··· RECORDS SHOWN ···

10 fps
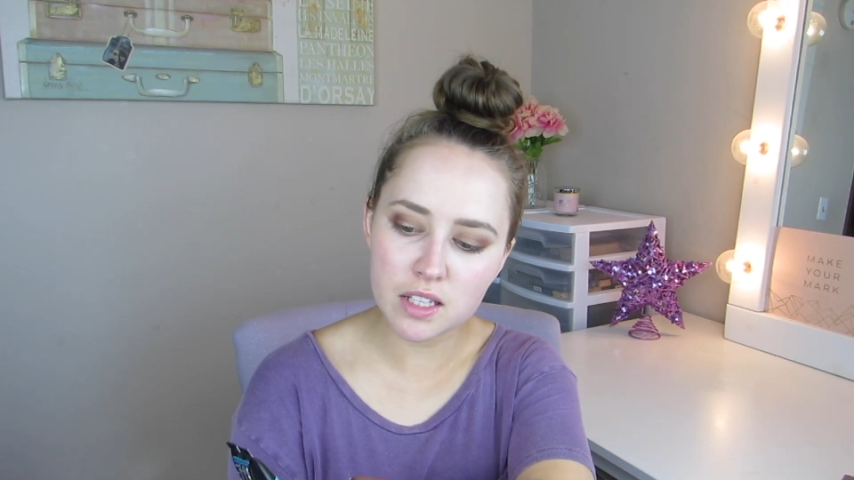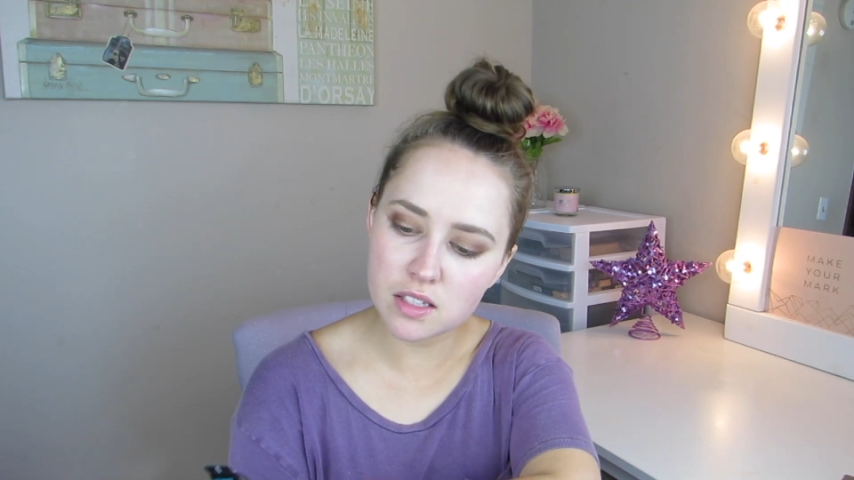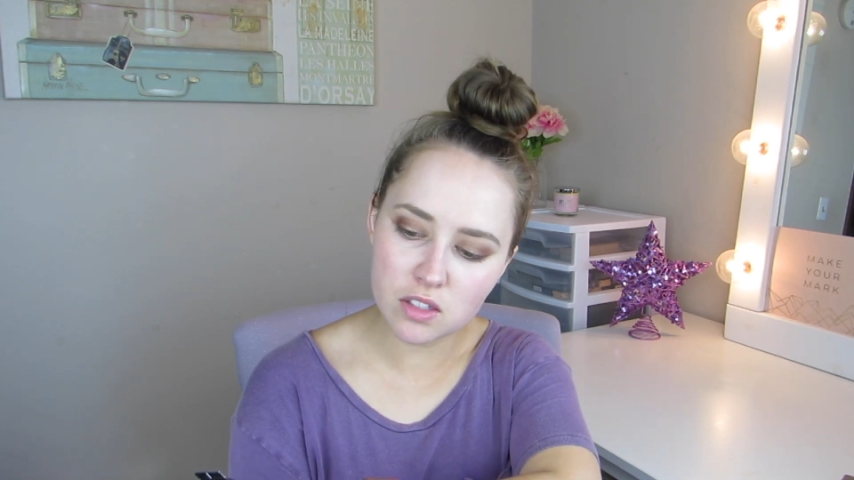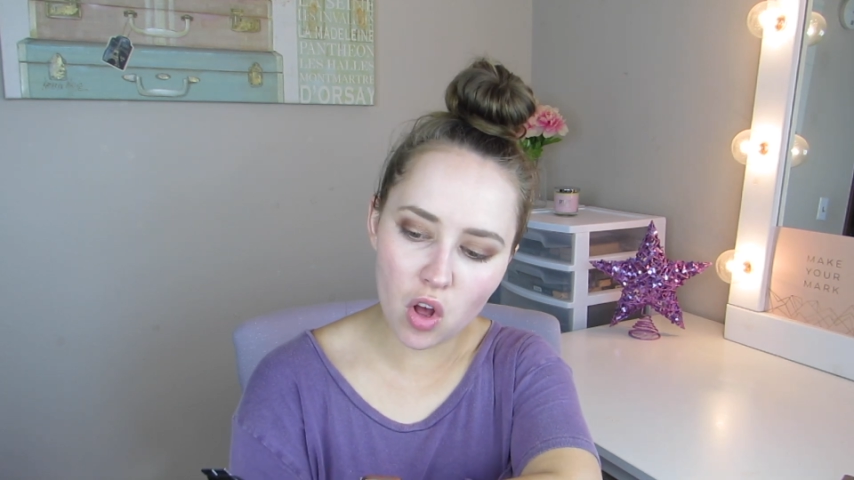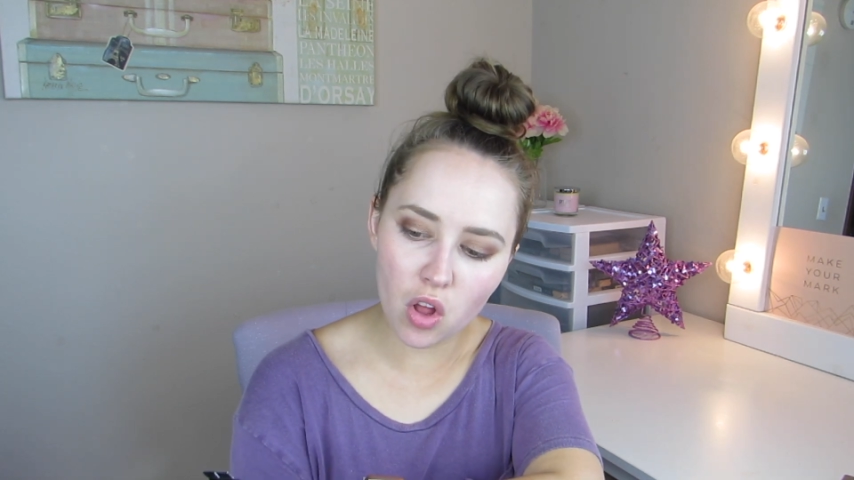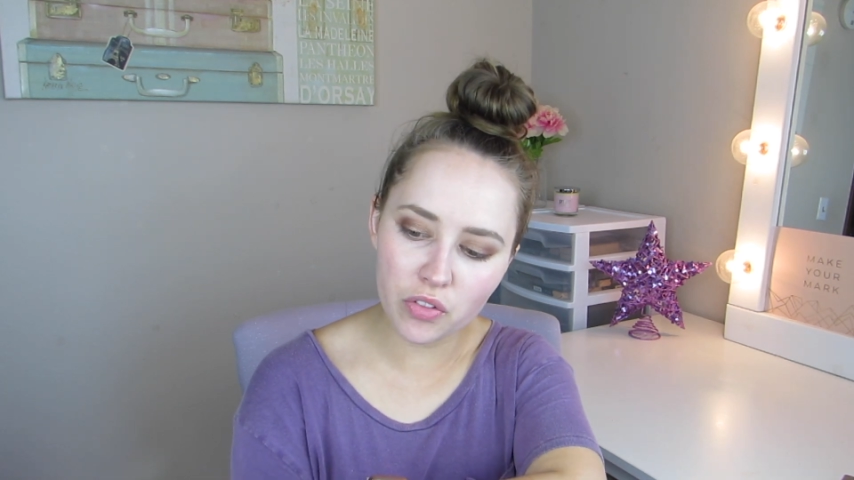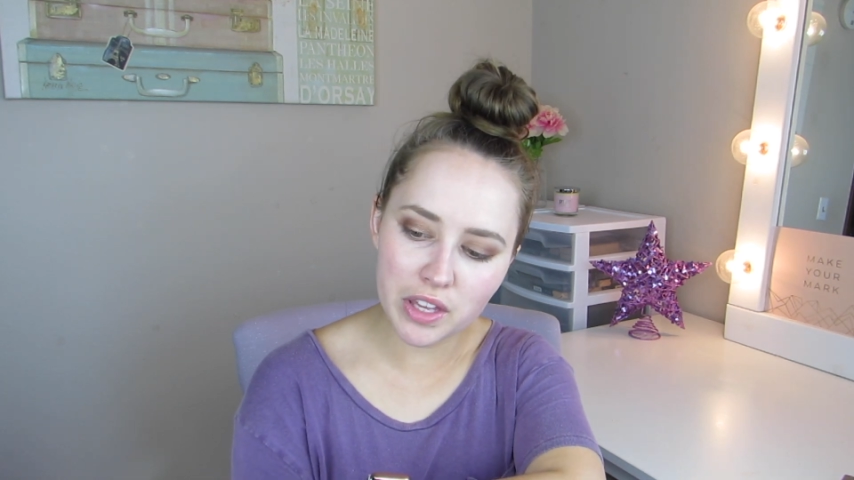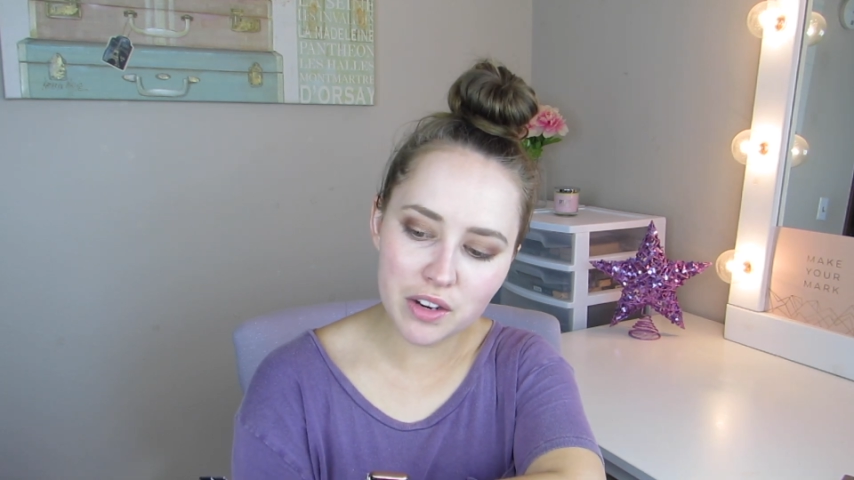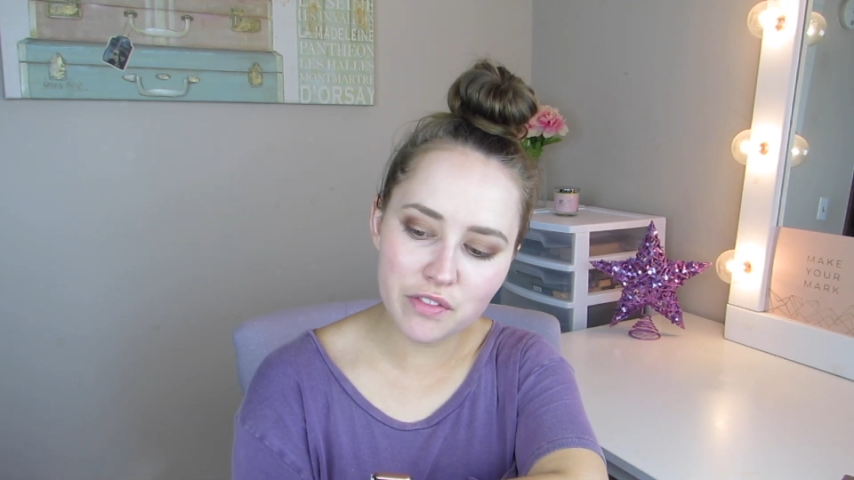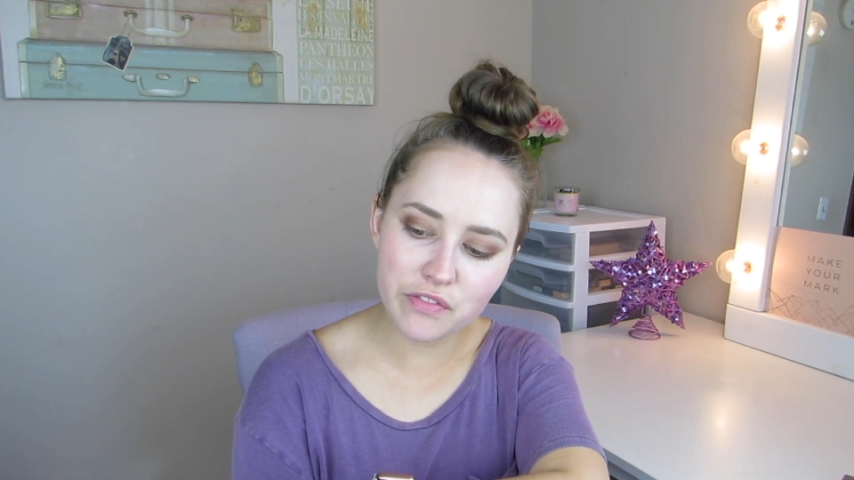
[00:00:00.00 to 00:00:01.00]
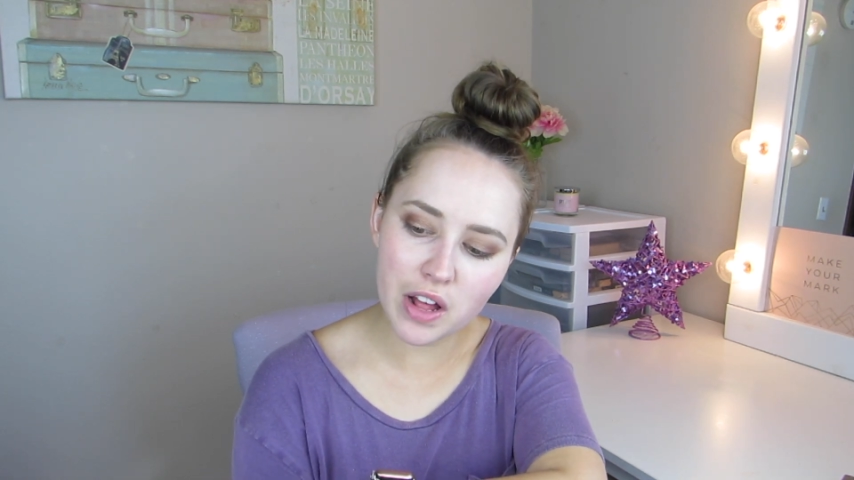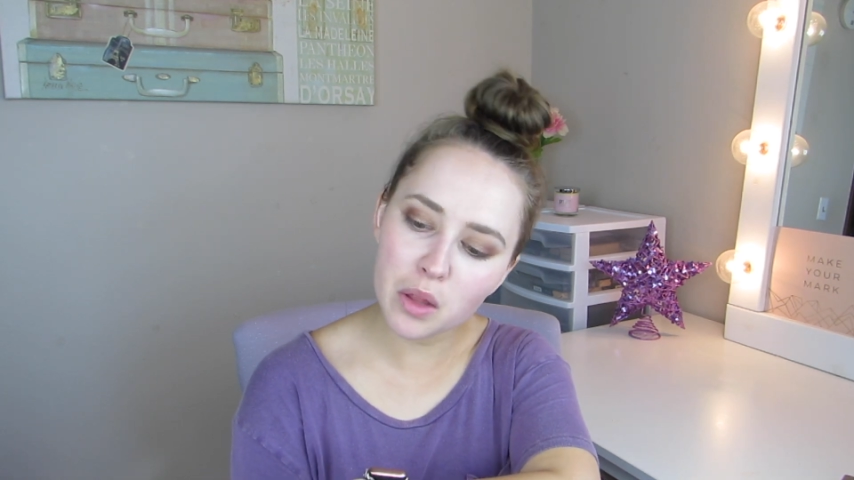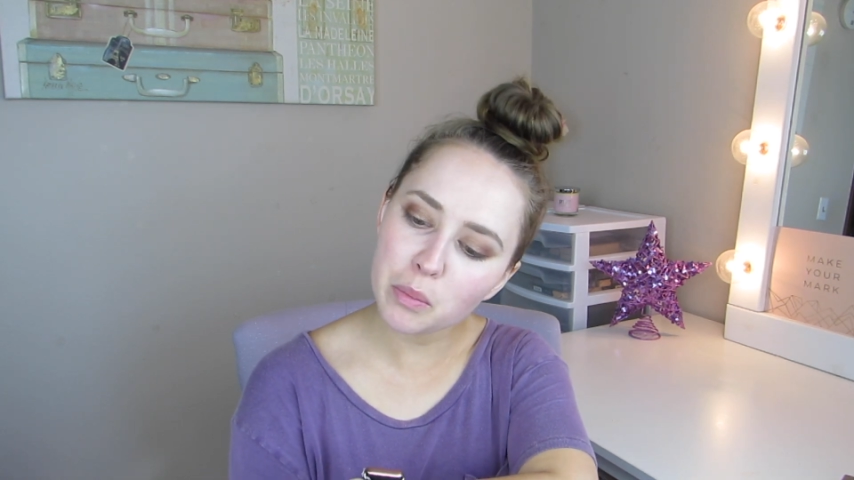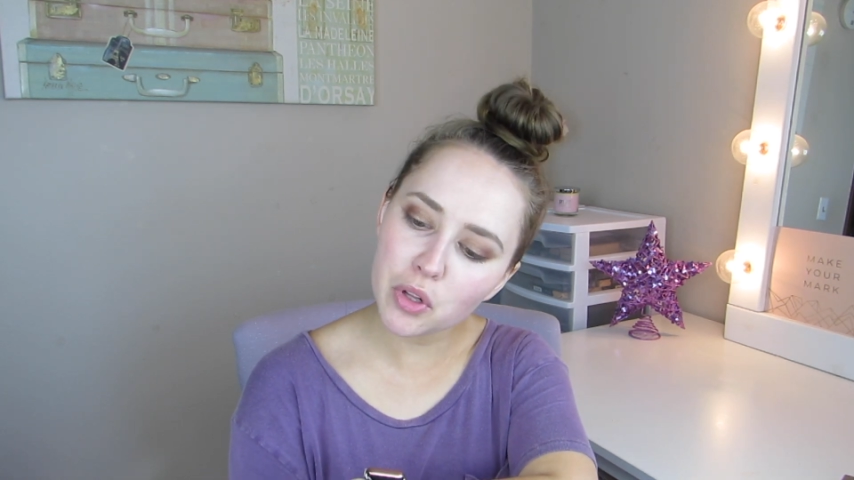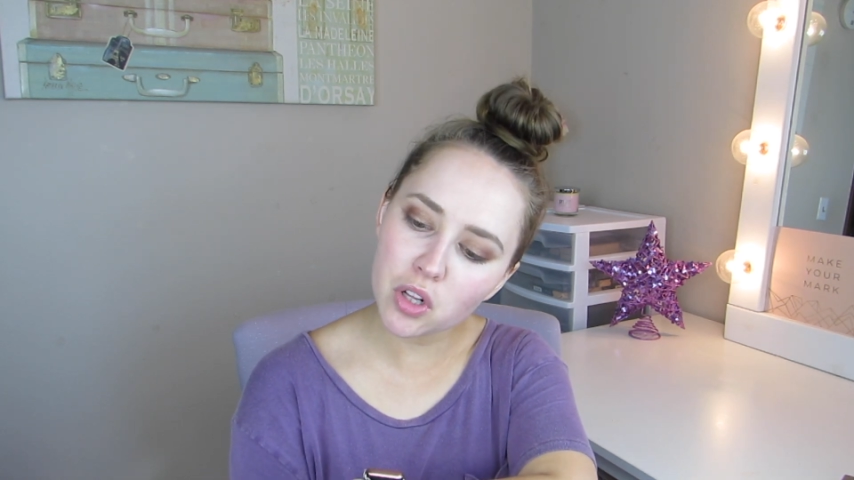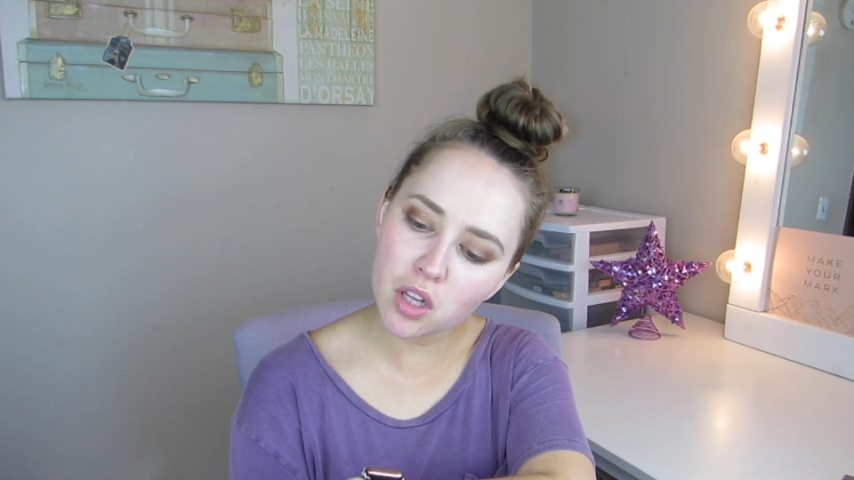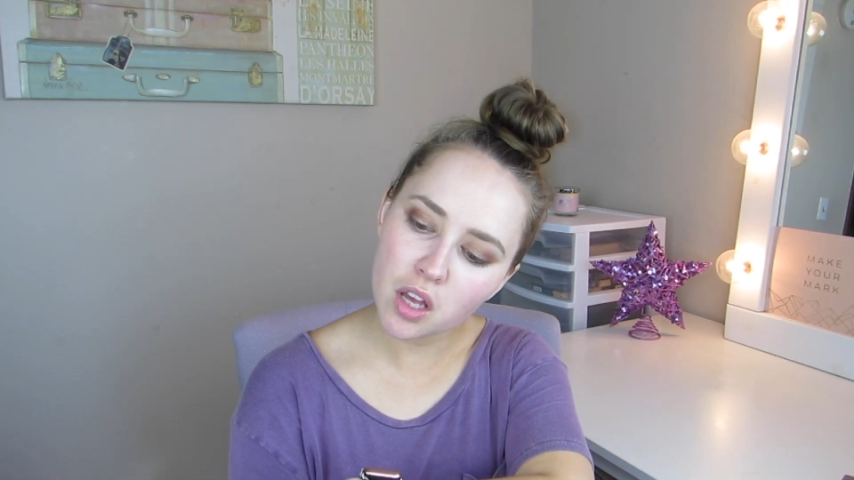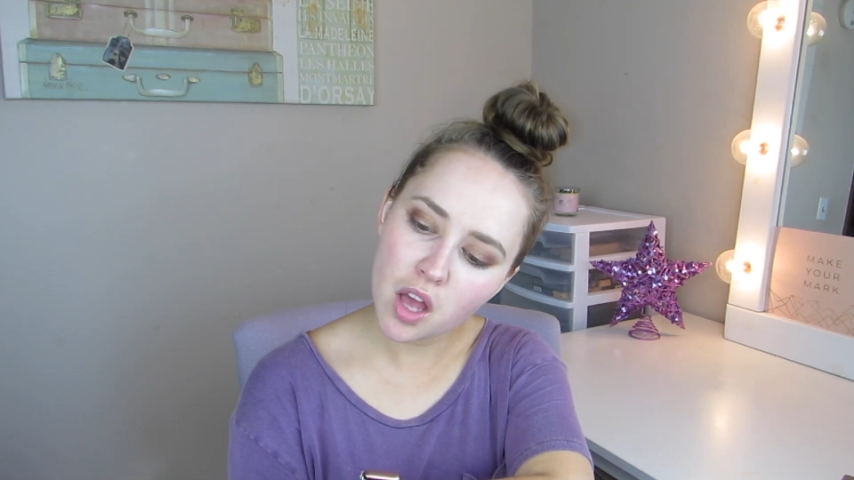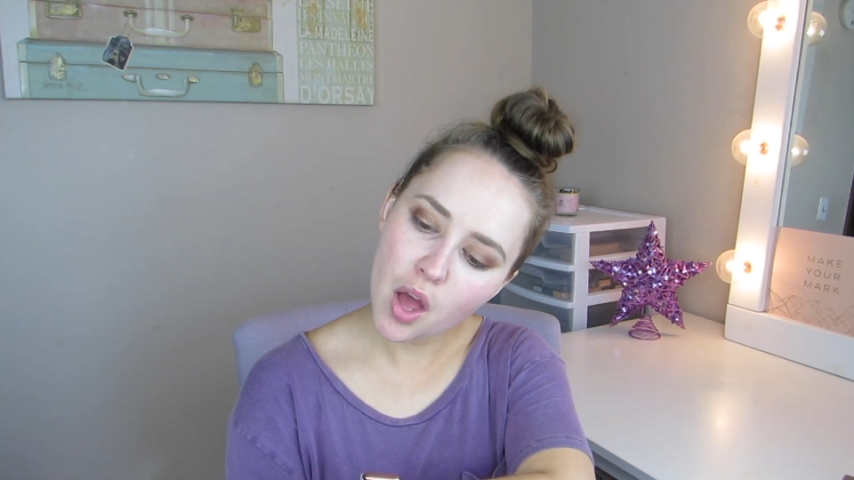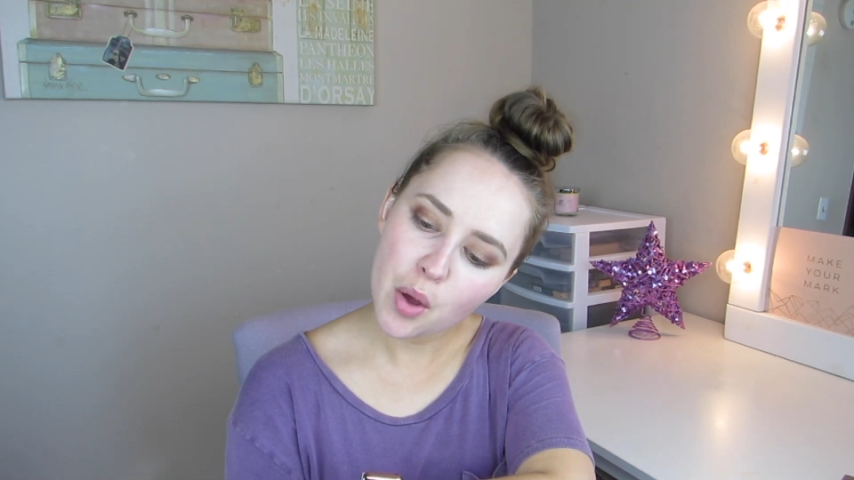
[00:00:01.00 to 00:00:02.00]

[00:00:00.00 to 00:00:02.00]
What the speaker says: This is called the Infallible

···

> **TASK DETAILS**:
Lines from the one containing "[00:00:01.00 to 00:00:02.00]" through the end of the data above must be written out exactly, and no other lines are needed.

> **FINISHED EXERCISE**:
[00:00:01.00 to 00:00:02.00]

[00:00:00.00 to 00:00:02.00]
What the speaker says: This is called the Infallible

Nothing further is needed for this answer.